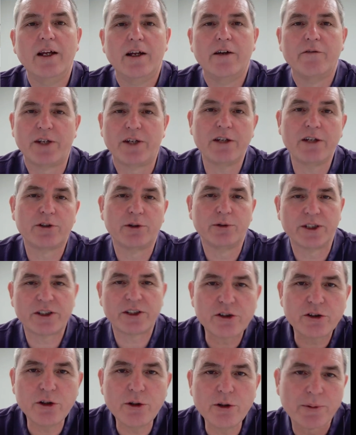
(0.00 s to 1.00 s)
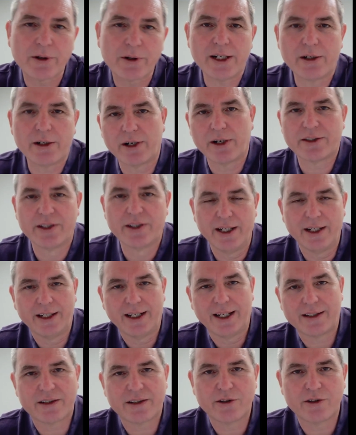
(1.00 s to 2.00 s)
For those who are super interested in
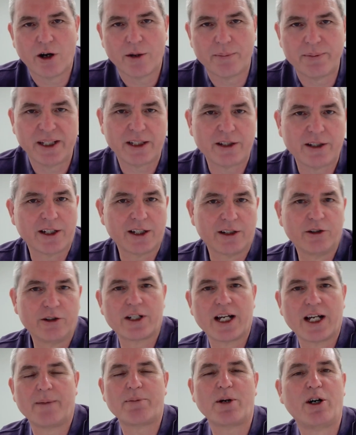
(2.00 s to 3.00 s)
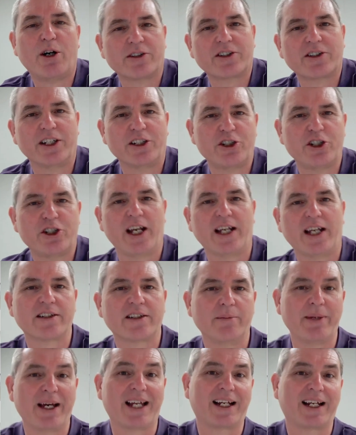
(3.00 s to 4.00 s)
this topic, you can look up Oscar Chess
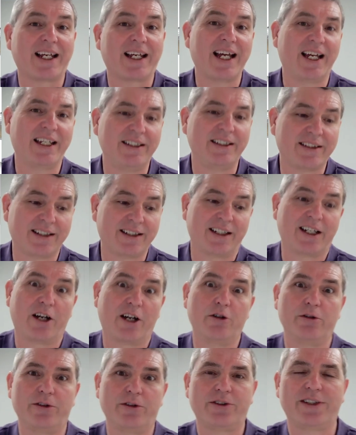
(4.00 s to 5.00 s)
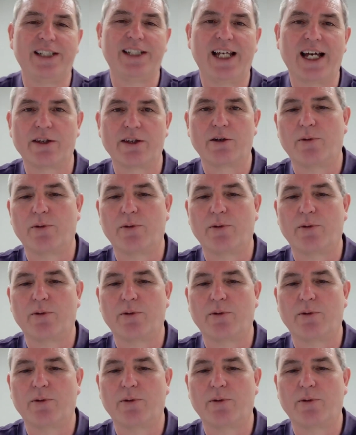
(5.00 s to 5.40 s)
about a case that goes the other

### What you should do
Could you reproduce the listing above exactly and drop every picture?

### Solution to this task
(0.00 s to 1.00 s)
(1.00 s to 2.00 s)
For those who are super interested in
(2.00 s to 3.00 s)
(3.00 s to 4.00 s)
this topic, you can look up Oscar Chess
(4.00 s to 5.00 s)
(5.00 s to 5.40 s)
about a case that goes the other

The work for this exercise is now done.